Our Race to Lower the Bar

Source: www.TurfMagazine.com

Keeping It Green By Ron Hall

The premiere event in field and track is the 100 meters. No other competition in the Olympics excites spectators more. The winner of the 100 meters is sometimes separated from the second place runner by thousandths of a second.

Usain Bolt, the Jamaican who came to the world’s attention in both the 2008 and the 2012 Summer Olympics, now holds the record in the 100 meters: 9.58 seconds. He is referred to as “the fastest man ever.” In 1891 an American by the name of Luther Cary ran the 100 in 10.8 seconds, at the time the world record.

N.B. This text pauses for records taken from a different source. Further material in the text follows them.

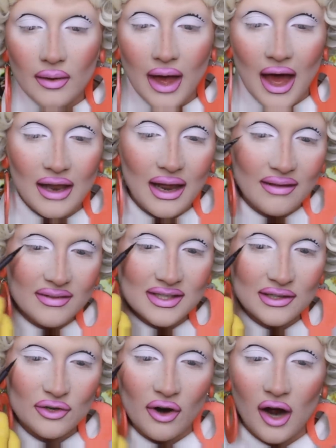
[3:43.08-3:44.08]
Okay, I like this
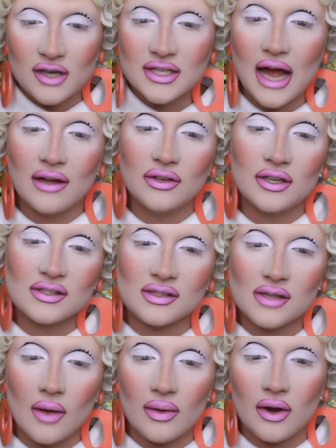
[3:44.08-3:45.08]
little crocodile-ness
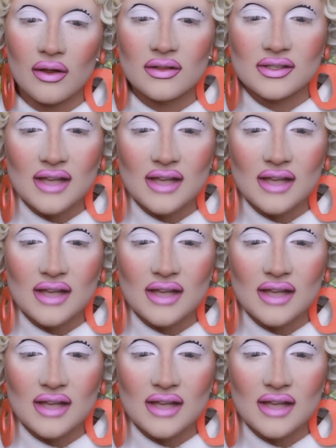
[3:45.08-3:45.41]
that's going on theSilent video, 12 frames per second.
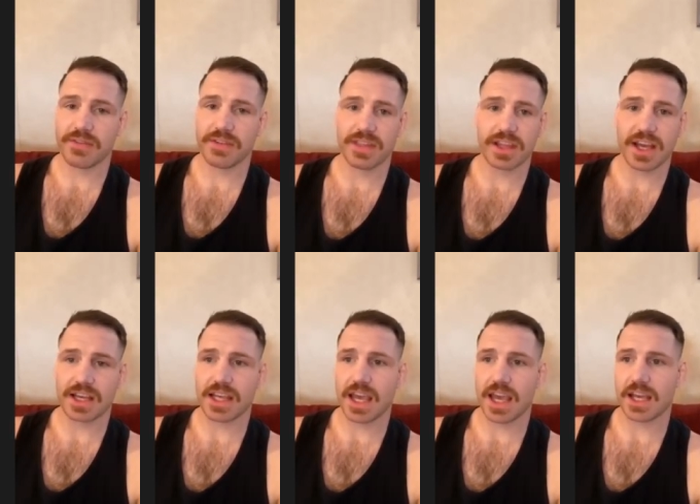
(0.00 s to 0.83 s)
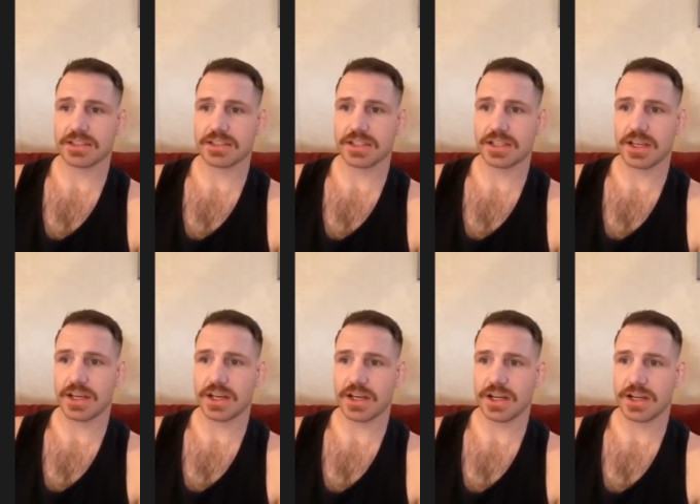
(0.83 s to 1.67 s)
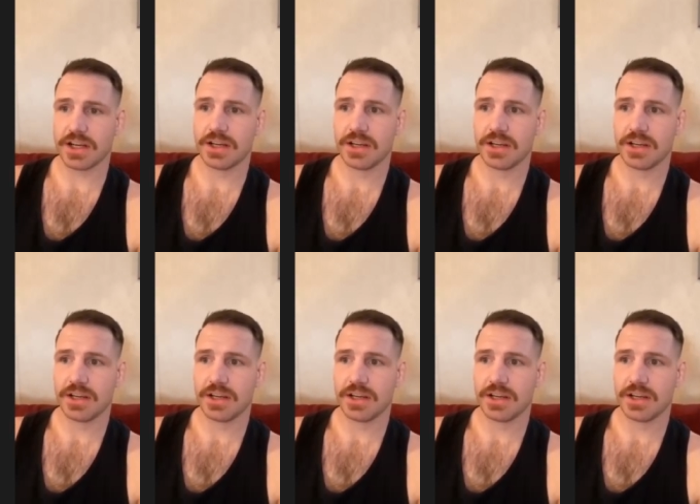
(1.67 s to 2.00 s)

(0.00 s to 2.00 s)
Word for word: everything I can to,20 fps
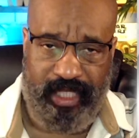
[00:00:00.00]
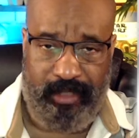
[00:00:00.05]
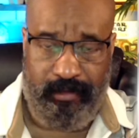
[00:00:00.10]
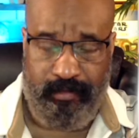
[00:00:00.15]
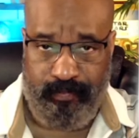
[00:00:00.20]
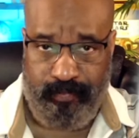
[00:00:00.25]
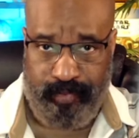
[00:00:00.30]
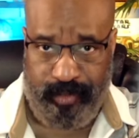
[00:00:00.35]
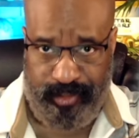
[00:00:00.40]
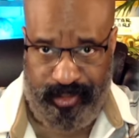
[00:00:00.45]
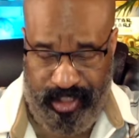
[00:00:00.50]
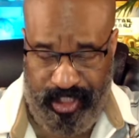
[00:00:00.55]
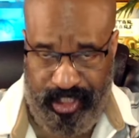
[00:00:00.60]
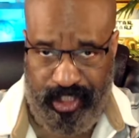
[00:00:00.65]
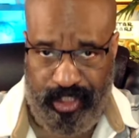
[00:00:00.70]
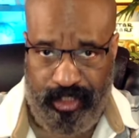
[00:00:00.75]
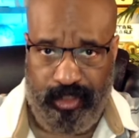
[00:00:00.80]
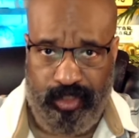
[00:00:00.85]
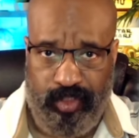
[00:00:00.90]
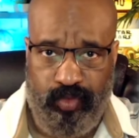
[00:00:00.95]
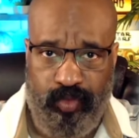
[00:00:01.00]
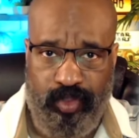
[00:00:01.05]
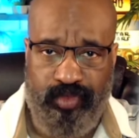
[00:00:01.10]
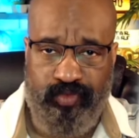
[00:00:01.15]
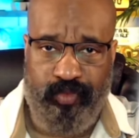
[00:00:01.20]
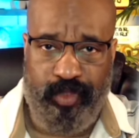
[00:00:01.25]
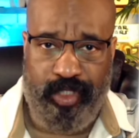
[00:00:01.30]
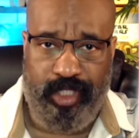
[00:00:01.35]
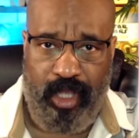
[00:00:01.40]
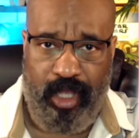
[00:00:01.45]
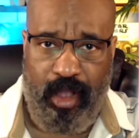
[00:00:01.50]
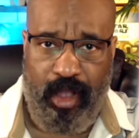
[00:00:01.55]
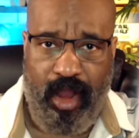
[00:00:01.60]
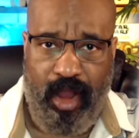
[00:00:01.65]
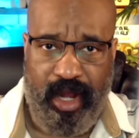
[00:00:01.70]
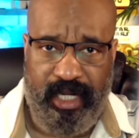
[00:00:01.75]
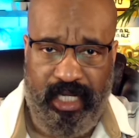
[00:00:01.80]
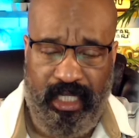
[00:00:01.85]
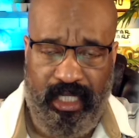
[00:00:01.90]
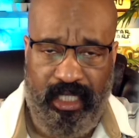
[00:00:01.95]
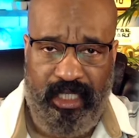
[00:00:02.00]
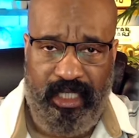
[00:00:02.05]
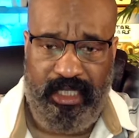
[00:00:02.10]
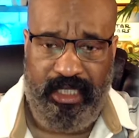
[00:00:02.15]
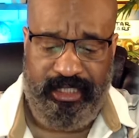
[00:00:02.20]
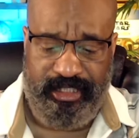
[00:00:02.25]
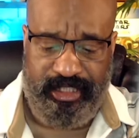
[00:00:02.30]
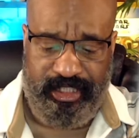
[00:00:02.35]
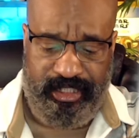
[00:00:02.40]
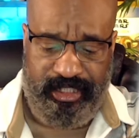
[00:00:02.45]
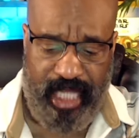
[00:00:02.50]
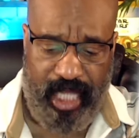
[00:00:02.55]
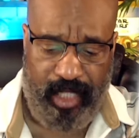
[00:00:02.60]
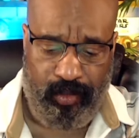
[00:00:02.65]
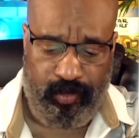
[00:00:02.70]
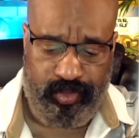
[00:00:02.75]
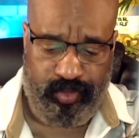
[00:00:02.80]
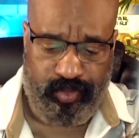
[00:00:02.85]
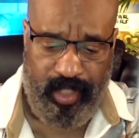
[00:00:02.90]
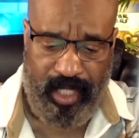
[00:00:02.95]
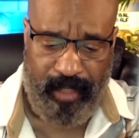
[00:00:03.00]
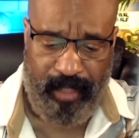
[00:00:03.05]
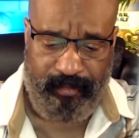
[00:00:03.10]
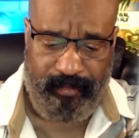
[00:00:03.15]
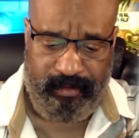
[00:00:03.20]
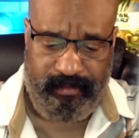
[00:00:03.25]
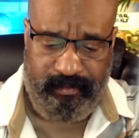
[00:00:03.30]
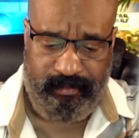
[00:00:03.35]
in particular with regard to Donald Trump.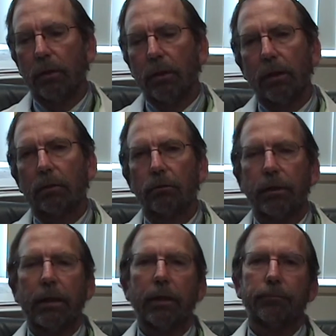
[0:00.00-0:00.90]

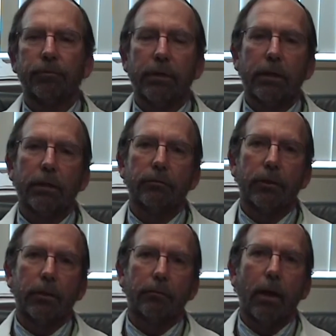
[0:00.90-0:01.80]
including hips, knees,
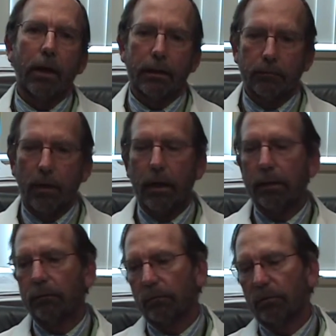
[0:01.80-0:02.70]
and in
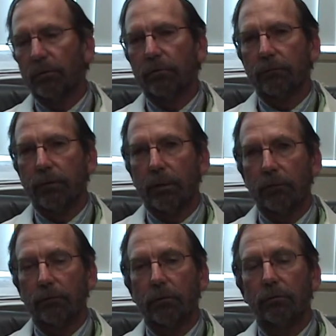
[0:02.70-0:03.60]
my specific
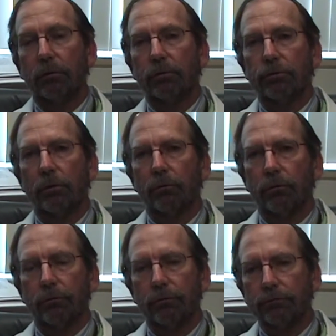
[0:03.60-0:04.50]
instance is shoulders.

Experts in biomechanics marvel at how fast Bolt can sprint; they’re even more amazed at how fast he can accelerate. A mathematical model appearing in the “European Journal of Physics” calculated that Bolt achieves his “maximum power” just one second into a race and very soon thereafter reaches a speed of 40 feet a second. This is remarkable in that Bolt is 6-foot-5-inches tall. He is not cut from the cloth of the “perfect” 100-meter competitor. His size requires him to use more energy than shorter competitors to overcome the drag caused by wind resistance, said the article.

Ever lower

Even so, Bolt’s 9.58 100 meters will eventually be lowered. Then lowered again. The record for the sprint has been broken 23 times since Cary, now all but forgotten, turned in his 10.8. In the 113 years since, it’s been lowered by a mere 1.3 seconds.

At this point you may wonder what the progression of lower world record 100 meter times, occurring in ever smaller increments, has to do with the landscape and lawn service services that we deliver.

Is it too much of a stretch to suggest that what we charge for your professional mowing/maintenance services is in a similar downward trajectory? It’s not in free fall, but the direction is hardly encouraging.

Similarly, we also know that the Great Recession of 2008-2009 created market conditions that convinced many of those of us (or our competitors) with established and well-run construction firms to add mowing/maintenance divisions. This added to the competition for key accounts – and this at a time of slashed property maintenance budgets.

Predictably, the Recession with its worker layoffs also spawned a new crop of “gypsy” contractors working at whatever price property owners are willing to pay them. (Lest we forget: Many of us started the same way although generally when market conditions were more forgiving.)

So, how to respond to an ever-more-price-sensitive market, where property owners have essentially commoditized mowing/maintenance services?

More effort, same results?

Many of us responded by reducing waste, marketing and selling harder, demanding more production from our employees and seeking better deals from our vendors.

But, assuming we still can’t get what we consider to be prices more in line with the value of our services, the question becomes: How much more can we demand of our employees, our vendors and ourselves? How much more waste can we cut from our operations?

Like a world-class sprinter in training for the Olympics, it will take more and more of our efforts and creativity for smaller and smaller margins of victory. Does it sometimes seem to you that we largely have ourselves to blame for the pricing situation that we find ourselves in?